Dans les territoires d’outre-mer, le faible taux de vaccination s’inscrit dans un contexte de défiance qui dépasse largement le cadre de la seule crise sanitaire, et englobe les scandales d’État que constituent l’empoisonnement au chlordécone ou les essais nucléaires en Polynésie : la parole publique abîmée aboutit à la situation que nous connaissons.
Le calendrier électoral – élections présidentielle et législatives, clôture de la session parlementaire à la fin du mois de février 2022 – n’est pas un argument recevable pour refuser de consulter le Parlement, que vous pouvez réunir où vous voulez, quand vous voulez, y compris en session extraordinaire, à chaque fois que cela sera nécessaire. Dans son avis du 5 octobre 2021, le Conseil scientifique alerte sur le risque d’une banalisation du passe sanitaire et des mesures qui lui sont associées. Je m’interroge d’ailleurs sur le fait qu’un second avis ait été commis, quelques heures plus tard, pour corriger la trajectoire du premier.

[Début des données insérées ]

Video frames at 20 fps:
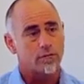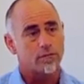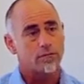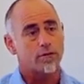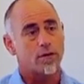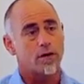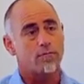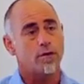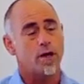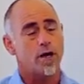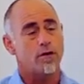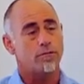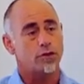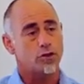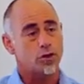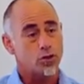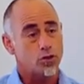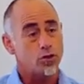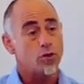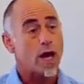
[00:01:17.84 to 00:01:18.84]
from over
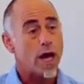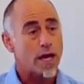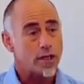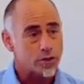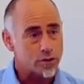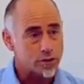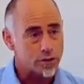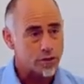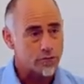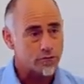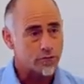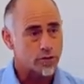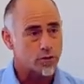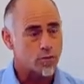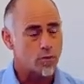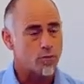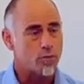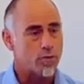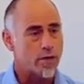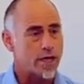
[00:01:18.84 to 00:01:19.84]
200 different
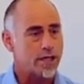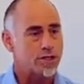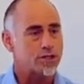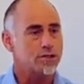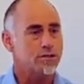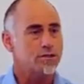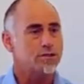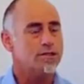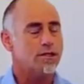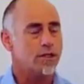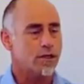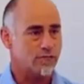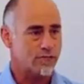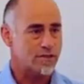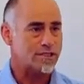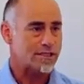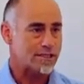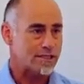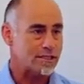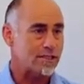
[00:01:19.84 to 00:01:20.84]
corporations and over
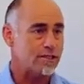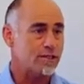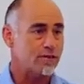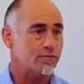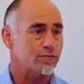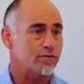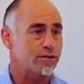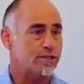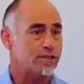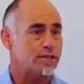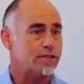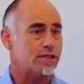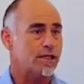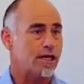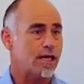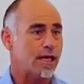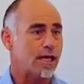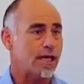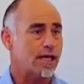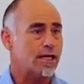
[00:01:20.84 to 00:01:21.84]
60 different
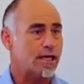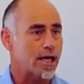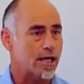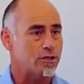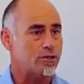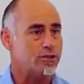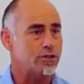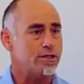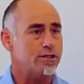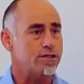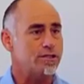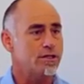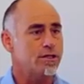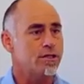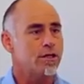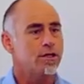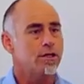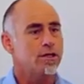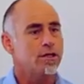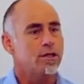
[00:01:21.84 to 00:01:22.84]
countries.
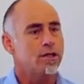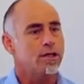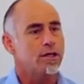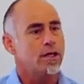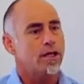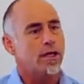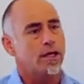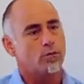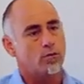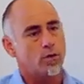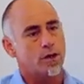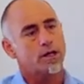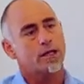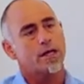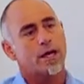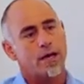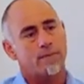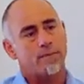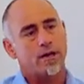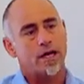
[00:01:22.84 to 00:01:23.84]
And what it
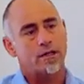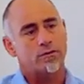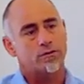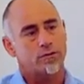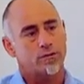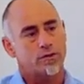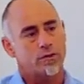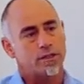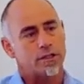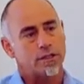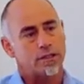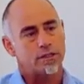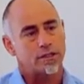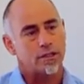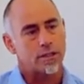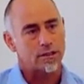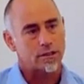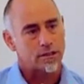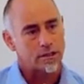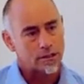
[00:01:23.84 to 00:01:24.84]
came out with, that
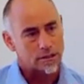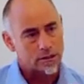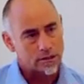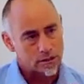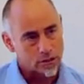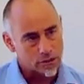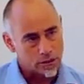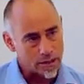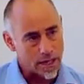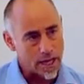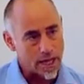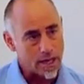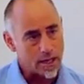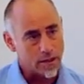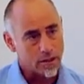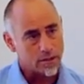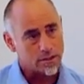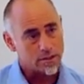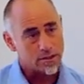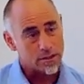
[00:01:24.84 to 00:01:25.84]

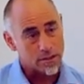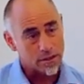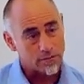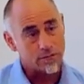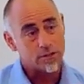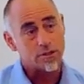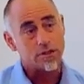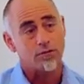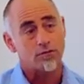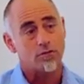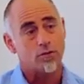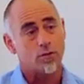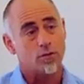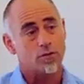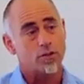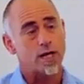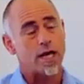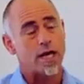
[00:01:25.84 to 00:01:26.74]
today 74 to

Installer notre pays dans un régime de croisière d’état d’urgence sanitaire permanent n’est pas le bon combat, en matière de santé, pour les mois à venir. Nous vous proposons plutôt de réarmer l’hôpital, de réarmer la médecine scolaire, d’établir un dialogue serein avec la communauté hospitalière. À cet égard, le taux d’immunité collective parmi les soignants est atteint et permet de réintégrer les 15 000 qui ont été suspendus : c’est une mesure de dignité que vous nous demandons. Le groupe de la Gauche démocrate et républicaine est déterminé à préserver l’équilibre entre l’objectif sanitaire et la garantie de l’État de droit, déterminé à se battre pour que soit réarmé notre système de soins, déterminé à considérer que rien n’est plus important que la démocratie. C’est la raison pour laquelle nous voterons contre le projet de loi. (Applaudissements sur les bancs du groupe GDR. M. Alain David applaudit également.)